• [TASK MATERIAL]:
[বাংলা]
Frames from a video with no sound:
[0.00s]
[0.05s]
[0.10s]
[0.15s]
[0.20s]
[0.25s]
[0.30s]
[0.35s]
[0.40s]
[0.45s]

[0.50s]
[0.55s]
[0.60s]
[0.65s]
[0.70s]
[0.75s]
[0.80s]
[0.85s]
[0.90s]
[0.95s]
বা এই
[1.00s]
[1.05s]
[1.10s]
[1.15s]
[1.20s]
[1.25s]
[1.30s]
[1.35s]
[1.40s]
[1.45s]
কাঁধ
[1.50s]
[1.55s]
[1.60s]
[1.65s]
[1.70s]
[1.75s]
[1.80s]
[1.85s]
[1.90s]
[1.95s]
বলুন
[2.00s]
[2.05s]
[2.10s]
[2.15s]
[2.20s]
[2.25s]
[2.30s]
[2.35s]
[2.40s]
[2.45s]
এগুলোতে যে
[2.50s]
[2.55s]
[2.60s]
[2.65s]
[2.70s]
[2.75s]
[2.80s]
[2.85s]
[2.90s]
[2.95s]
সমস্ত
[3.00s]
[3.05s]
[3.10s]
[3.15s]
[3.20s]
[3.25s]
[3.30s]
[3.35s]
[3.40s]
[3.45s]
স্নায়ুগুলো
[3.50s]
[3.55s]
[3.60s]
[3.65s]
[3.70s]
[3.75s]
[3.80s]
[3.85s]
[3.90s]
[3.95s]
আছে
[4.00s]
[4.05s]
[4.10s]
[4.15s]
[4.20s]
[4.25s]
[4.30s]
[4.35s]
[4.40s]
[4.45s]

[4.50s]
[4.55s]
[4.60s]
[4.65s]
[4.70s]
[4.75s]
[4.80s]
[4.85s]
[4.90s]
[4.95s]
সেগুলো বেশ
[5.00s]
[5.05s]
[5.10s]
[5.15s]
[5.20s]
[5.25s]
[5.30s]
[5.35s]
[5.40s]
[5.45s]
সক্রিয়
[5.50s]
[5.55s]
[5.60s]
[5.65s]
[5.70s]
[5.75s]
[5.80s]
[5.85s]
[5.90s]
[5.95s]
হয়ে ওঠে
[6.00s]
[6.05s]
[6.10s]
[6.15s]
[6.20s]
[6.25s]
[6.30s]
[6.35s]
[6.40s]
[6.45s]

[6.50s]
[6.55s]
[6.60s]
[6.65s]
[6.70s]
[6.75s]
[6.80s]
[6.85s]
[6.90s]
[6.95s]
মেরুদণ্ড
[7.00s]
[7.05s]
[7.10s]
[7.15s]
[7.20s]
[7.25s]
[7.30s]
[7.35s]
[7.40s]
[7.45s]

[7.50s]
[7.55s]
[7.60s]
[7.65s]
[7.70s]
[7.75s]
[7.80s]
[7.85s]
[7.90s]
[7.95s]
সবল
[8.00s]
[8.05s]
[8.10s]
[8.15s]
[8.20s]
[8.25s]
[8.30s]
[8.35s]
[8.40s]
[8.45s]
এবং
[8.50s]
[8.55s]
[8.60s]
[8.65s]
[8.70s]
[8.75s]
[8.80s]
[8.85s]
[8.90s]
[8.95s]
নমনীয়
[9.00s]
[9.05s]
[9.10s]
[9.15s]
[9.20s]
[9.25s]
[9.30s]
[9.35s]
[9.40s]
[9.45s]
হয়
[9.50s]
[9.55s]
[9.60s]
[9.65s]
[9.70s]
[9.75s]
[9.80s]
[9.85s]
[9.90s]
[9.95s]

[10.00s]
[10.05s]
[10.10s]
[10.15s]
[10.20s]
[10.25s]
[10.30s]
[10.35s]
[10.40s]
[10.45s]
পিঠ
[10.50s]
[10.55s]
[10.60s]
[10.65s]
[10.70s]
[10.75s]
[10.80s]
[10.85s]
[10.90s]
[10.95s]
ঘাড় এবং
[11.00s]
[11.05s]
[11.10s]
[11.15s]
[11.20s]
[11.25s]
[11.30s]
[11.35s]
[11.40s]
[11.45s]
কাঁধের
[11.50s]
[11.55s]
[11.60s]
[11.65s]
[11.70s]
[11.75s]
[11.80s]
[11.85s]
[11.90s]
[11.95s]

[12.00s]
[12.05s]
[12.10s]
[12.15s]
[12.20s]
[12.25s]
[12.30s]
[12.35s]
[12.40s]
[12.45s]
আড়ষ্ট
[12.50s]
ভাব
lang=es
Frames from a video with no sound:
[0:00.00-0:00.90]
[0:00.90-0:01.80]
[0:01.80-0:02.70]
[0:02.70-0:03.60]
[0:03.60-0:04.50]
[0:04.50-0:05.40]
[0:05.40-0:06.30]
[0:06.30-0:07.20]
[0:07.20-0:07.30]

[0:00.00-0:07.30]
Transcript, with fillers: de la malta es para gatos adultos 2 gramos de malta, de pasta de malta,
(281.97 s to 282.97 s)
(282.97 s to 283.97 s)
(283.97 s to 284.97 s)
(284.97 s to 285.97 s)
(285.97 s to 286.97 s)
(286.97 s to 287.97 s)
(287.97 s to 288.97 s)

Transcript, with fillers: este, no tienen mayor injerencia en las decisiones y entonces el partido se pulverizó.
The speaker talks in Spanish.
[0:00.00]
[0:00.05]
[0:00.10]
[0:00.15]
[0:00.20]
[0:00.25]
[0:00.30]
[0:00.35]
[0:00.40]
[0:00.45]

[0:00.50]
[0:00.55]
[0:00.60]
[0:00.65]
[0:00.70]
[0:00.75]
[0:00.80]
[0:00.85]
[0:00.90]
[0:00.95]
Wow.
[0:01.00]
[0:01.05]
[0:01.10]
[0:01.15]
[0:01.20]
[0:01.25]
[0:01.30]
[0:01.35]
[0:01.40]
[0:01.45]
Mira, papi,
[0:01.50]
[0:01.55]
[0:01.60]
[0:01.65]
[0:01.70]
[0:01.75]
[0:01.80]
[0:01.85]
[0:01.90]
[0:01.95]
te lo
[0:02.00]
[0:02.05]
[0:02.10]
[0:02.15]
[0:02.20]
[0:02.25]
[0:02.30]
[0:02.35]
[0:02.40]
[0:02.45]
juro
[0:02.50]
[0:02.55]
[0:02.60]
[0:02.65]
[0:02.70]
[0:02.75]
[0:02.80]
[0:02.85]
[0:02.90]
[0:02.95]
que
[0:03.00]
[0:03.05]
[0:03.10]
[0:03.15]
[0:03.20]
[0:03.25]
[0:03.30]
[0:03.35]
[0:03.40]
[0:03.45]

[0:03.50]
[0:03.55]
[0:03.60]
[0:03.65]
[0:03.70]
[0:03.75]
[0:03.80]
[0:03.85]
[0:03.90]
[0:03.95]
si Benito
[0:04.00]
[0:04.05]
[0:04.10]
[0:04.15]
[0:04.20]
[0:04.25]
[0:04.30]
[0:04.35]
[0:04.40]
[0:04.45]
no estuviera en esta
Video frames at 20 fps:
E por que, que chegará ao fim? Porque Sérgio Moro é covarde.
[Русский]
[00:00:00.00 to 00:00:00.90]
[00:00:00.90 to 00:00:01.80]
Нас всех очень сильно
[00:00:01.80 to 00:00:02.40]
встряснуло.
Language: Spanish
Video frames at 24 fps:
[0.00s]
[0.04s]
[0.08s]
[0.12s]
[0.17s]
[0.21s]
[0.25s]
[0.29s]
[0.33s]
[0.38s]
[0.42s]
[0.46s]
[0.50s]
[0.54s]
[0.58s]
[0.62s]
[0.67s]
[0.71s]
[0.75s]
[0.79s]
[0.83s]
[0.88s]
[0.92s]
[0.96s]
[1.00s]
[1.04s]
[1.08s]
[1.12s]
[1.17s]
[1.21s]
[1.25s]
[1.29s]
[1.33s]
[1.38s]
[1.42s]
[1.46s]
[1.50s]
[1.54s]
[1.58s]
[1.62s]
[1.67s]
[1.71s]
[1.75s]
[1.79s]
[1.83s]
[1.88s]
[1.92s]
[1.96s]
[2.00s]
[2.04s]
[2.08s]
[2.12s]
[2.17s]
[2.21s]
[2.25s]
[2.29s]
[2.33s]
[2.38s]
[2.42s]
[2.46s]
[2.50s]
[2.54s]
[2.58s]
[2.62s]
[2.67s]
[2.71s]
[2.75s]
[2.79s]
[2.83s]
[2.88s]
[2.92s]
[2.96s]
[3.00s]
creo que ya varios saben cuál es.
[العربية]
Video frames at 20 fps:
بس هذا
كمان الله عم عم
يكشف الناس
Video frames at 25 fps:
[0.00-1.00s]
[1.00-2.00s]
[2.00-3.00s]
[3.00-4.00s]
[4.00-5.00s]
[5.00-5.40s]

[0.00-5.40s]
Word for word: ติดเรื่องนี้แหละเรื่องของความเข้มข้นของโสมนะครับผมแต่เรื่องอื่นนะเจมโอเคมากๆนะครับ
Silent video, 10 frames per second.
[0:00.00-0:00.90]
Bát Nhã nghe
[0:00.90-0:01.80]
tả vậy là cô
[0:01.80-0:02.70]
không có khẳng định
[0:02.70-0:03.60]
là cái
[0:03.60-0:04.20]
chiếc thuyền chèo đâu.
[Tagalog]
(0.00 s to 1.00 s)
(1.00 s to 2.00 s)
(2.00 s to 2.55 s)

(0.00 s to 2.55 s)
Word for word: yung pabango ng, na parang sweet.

• [EXERCISE OBJECTIVE]: Return every line in the listing that contains the word "fillers".

• [EXERCISE OUTPUT]:
Transcript, with fillers: de la malta es para gatos adultos 2 gramos de malta, de pasta de malta,
Transcript, with fillers: este, no tienen mayor injerencia en las decisiones y entonces el partido se pulverizó.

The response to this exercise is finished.